● WHAT NEEDS TO BE DONE: Print the whole listing again exactly as it stands, leaving out any images.

● DATA RECORDS:
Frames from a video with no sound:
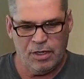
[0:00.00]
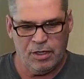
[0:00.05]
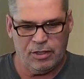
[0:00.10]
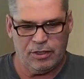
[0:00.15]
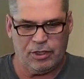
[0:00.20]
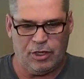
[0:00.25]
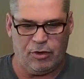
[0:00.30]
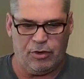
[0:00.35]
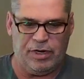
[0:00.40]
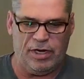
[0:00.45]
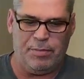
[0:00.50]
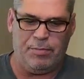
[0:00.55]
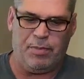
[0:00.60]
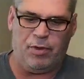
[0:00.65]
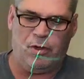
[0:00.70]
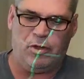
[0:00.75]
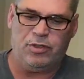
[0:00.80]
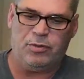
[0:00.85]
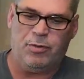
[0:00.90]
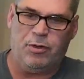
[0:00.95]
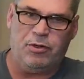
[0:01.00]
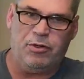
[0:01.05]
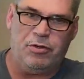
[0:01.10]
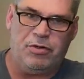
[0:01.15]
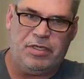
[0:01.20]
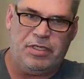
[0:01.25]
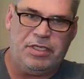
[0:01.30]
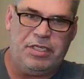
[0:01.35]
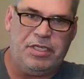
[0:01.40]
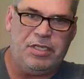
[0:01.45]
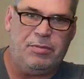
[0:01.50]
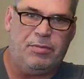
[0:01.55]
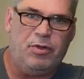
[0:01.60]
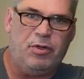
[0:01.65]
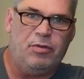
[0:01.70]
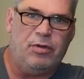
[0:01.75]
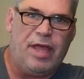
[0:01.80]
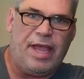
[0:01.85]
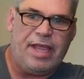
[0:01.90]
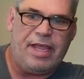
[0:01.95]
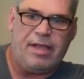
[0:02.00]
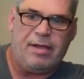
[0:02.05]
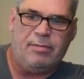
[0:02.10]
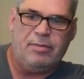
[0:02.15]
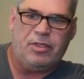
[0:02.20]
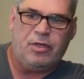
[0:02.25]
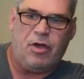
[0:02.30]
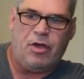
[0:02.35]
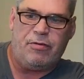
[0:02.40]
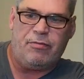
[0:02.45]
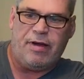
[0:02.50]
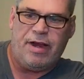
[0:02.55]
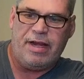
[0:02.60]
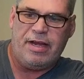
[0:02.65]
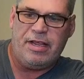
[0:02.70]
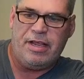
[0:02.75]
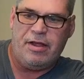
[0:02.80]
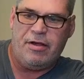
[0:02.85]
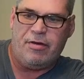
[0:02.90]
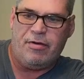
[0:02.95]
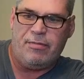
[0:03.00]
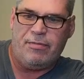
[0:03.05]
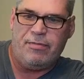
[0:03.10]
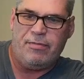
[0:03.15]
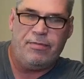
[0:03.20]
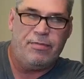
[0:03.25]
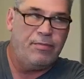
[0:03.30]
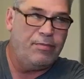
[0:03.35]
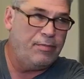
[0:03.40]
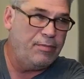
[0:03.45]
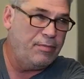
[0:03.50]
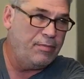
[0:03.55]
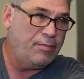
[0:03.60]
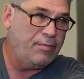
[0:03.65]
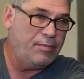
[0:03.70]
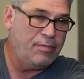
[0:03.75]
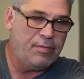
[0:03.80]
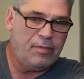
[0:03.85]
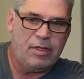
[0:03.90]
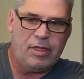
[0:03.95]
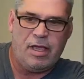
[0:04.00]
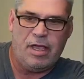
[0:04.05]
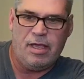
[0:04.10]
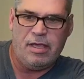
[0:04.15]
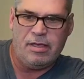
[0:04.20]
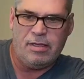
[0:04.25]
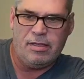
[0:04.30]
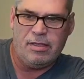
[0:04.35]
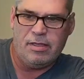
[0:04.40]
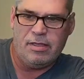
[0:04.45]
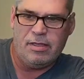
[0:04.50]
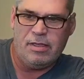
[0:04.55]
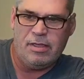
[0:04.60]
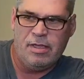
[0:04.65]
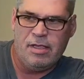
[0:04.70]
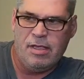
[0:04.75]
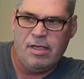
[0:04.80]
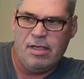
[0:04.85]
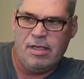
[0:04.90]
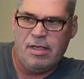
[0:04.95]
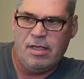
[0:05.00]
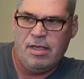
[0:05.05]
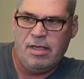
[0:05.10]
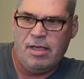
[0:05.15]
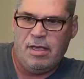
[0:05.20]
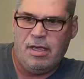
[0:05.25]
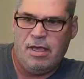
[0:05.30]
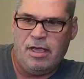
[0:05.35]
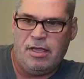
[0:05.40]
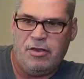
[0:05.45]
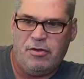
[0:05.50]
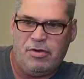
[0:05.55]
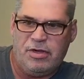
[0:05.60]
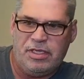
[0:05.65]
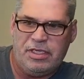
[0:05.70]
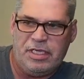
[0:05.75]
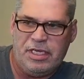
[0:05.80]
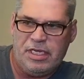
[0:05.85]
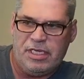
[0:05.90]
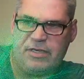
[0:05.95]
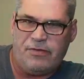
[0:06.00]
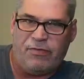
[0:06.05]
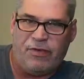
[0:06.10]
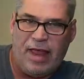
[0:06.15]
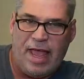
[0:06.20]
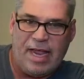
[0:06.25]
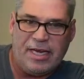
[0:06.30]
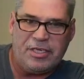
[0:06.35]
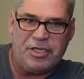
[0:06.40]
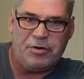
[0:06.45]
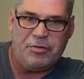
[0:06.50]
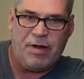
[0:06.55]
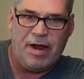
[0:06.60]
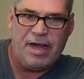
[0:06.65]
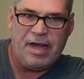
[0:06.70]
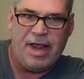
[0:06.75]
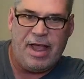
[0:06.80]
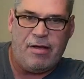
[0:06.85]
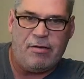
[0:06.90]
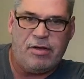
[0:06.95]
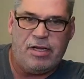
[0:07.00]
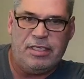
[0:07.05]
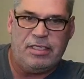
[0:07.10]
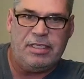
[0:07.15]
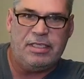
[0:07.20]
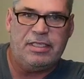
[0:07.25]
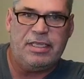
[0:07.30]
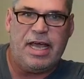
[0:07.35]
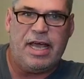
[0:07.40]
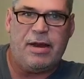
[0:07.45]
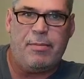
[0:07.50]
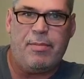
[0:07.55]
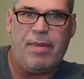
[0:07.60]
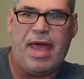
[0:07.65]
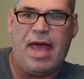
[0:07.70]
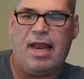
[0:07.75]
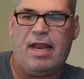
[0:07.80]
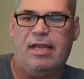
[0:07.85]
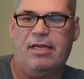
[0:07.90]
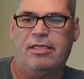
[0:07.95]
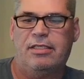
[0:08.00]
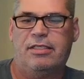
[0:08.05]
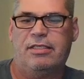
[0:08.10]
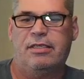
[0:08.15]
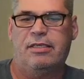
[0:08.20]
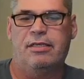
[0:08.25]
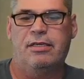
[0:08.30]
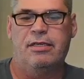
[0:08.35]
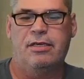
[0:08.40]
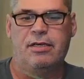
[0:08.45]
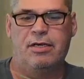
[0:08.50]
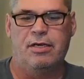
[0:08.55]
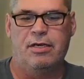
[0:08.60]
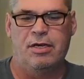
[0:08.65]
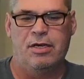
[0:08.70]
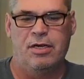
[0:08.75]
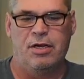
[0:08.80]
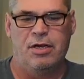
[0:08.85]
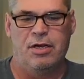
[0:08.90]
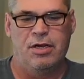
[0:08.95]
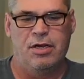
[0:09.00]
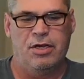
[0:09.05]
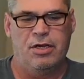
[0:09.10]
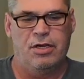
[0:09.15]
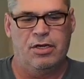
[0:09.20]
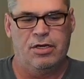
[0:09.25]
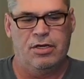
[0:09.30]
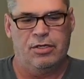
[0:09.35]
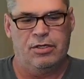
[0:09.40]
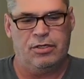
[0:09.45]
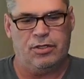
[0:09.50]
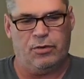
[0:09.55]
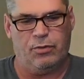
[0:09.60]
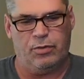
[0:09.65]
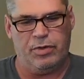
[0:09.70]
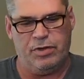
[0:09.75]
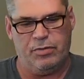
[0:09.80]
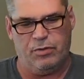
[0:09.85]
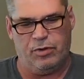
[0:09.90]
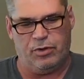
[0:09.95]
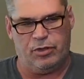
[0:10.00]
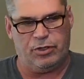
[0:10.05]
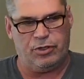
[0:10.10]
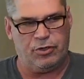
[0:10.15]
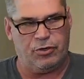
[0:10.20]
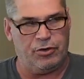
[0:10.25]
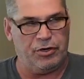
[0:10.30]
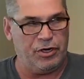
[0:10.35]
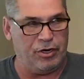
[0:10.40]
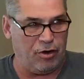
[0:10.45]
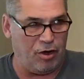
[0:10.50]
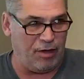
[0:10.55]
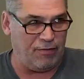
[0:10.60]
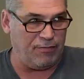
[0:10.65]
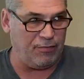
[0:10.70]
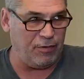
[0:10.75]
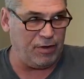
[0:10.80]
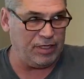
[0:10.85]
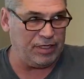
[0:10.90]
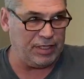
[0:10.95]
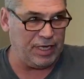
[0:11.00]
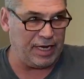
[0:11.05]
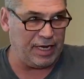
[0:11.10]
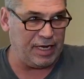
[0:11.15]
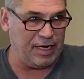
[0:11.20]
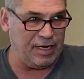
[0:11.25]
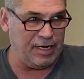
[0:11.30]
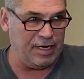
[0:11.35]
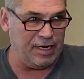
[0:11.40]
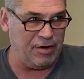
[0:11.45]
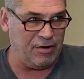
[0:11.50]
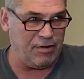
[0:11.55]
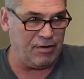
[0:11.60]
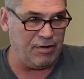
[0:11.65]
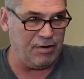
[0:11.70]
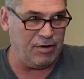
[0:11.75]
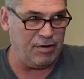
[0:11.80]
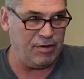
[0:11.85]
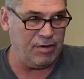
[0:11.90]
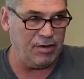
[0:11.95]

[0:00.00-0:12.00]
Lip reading: So in pulse mode, you can see the blue light comes on right here. Okay? And you can see it's flashing right now because it's out of balance. So we will turn it off for a second here.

● TASK OUTPUT:
Frames from a video with no sound:
[0:00.00]
[0:00.05]
[0:00.10]
[0:00.15]
[0:00.20]
[0:00.25]
[0:00.30]
[0:00.35]
[0:00.40]
[0:00.45]
[0:00.50]
[0:00.55]
[0:00.60]
[0:00.65]
[0:00.70]
[0:00.75]
[0:00.80]
[0:00.85]
[0:00.90]
[0:00.95]
[0:01.00]
[0:01.05]
[0:01.10]
[0:01.15]
[0:01.20]
[0:01.25]
[0:01.30]
[0:01.35]
[0:01.40]
[0:01.45]
[0:01.50]
[0:01.55]
[0:01.60]
[0:01.65]
[0:01.70]
[0:01.75]
[0:01.80]
[0:01.85]
[0:01.90]
[0:01.95]
[0:02.00]
[0:02.05]
[0:02.10]
[0:02.15]
[0:02.20]
[0:02.25]
[0:02.30]
[0:02.35]
[0:02.40]
[0:02.45]
[0:02.50]
[0:02.55]
[0:02.60]
[0:02.65]
[0:02.70]
[0:02.75]
[0:02.80]
[0:02.85]
[0:02.90]
[0:02.95]
[0:03.00]
[0:03.05]
[0:03.10]
[0:03.15]
[0:03.20]
[0:03.25]
[0:03.30]
[0:03.35]
[0:03.40]
[0:03.45]
[0:03.50]
[0:03.55]
[0:03.60]
[0:03.65]
[0:03.70]
[0:03.75]
[0:03.80]
[0:03.85]
[0:03.90]
[0:03.95]
[0:04.00]
[0:04.05]
[0:04.10]
[0:04.15]
[0:04.20]
[0:04.25]
[0:04.30]
[0:04.35]
[0:04.40]
[0:04.45]
[0:04.50]
[0:04.55]
[0:04.60]
[0:04.65]
[0:04.70]
[0:04.75]
[0:04.80]
[0:04.85]
[0:04.90]
[0:04.95]
[0:05.00]
[0:05.05]
[0:05.10]
[0:05.15]
[0:05.20]
[0:05.25]
[0:05.30]
[0:05.35]
[0:05.40]
[0:05.45]
[0:05.50]
[0:05.55]
[0:05.60]
[0:05.65]
[0:05.70]
[0:05.75]
[0:05.80]
[0:05.85]
[0:05.90]
[0:05.95]
[0:06.00]
[0:06.05]
[0:06.10]
[0:06.15]
[0:06.20]
[0:06.25]
[0:06.30]
[0:06.35]
[0:06.40]
[0:06.45]
[0:06.50]
[0:06.55]
[0:06.60]
[0:06.65]
[0:06.70]
[0:06.75]
[0:06.80]
[0:06.85]
[0:06.90]
[0:06.95]
[0:07.00]
[0:07.05]
[0:07.10]
[0:07.15]
[0:07.20]
[0:07.25]
[0:07.30]
[0:07.35]
[0:07.40]
[0:07.45]
[0:07.50]
[0:07.55]
[0:07.60]
[0:07.65]
[0:07.70]
[0:07.75]
[0:07.80]
[0:07.85]
[0:07.90]
[0:07.95]
[0:08.00]
[0:08.05]
[0:08.10]
[0:08.15]
[0:08.20]
[0:08.25]
[0:08.30]
[0:08.35]
[0:08.40]
[0:08.45]
[0:08.50]
[0:08.55]
[0:08.60]
[0:08.65]
[0:08.70]
[0:08.75]
[0:08.80]
[0:08.85]
[0:08.90]
[0:08.95]
[0:09.00]
[0:09.05]
[0:09.10]
[0:09.15]
[0:09.20]
[0:09.25]
[0:09.30]
[0:09.35]
[0:09.40]
[0:09.45]
[0:09.50]
[0:09.55]
[0:09.60]
[0:09.65]
[0:09.70]
[0:09.75]
[0:09.80]
[0:09.85]
[0:09.90]
[0:09.95]
[0:10.00]
[0:10.05]
[0:10.10]
[0:10.15]
[0:10.20]
[0:10.25]
[0:10.30]
[0:10.35]
[0:10.40]
[0:10.45]
[0:10.50]
[0:10.55]
[0:10.60]
[0:10.65]
[0:10.70]
[0:10.75]
[0:10.80]
[0:10.85]
[0:10.90]
[0:10.95]
[0:11.00]
[0:11.05]
[0:11.10]
[0:11.15]
[0:11.20]
[0:11.25]
[0:11.30]
[0:11.35]
[0:11.40]
[0:11.45]
[0:11.50]
[0:11.55]
[0:11.60]
[0:11.65]
[0:11.70]
[0:11.75]
[0:11.80]
[0:11.85]
[0:11.90]
[0:11.95]

[0:00.00-0:12.00]
Lip reading: So in pulse mode, you can see the blue light comes on right here. Okay? And you can see it's flashing right now because it's out of balance. So we will turn it off for a second here.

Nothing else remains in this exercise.